[Data items]
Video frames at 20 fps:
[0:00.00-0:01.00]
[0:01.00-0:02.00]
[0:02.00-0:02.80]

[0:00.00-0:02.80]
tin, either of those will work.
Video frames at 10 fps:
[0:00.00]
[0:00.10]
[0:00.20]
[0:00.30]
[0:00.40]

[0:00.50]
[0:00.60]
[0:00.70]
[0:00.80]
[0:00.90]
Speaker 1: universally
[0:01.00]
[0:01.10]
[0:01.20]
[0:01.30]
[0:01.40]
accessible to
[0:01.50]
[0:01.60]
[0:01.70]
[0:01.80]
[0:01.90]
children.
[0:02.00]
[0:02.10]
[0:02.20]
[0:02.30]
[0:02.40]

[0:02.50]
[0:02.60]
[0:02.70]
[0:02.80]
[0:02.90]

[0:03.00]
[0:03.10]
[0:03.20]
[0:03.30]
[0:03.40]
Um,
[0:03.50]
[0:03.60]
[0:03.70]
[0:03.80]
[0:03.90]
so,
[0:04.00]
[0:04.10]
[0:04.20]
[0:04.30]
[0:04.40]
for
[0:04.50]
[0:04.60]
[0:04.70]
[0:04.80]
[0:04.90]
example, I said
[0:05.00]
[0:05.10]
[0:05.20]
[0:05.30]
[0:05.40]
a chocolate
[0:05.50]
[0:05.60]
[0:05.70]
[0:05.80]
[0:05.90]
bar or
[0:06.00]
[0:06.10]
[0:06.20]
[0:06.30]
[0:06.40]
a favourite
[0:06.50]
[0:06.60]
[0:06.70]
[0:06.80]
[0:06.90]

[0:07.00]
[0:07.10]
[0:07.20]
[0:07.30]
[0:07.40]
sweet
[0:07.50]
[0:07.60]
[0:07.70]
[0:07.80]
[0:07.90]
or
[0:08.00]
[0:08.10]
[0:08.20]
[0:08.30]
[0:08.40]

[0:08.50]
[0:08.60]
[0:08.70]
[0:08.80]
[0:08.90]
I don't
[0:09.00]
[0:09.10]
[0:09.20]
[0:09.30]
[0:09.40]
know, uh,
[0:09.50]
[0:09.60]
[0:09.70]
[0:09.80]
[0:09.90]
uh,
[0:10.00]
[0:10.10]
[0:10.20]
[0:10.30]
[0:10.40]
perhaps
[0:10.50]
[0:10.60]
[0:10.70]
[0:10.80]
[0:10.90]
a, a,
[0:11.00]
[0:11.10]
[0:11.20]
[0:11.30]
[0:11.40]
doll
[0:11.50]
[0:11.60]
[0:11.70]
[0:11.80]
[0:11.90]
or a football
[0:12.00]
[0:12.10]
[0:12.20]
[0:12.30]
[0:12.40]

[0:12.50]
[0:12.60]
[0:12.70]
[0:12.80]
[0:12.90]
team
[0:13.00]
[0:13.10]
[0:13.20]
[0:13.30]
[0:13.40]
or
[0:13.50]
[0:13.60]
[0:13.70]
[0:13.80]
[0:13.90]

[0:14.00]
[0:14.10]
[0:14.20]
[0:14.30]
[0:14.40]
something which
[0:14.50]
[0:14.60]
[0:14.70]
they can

WORK TO BE COMPLETED: A single figure is required: the number of lines in the data where the word "frames" occurs.

ANSWER BELOW: 2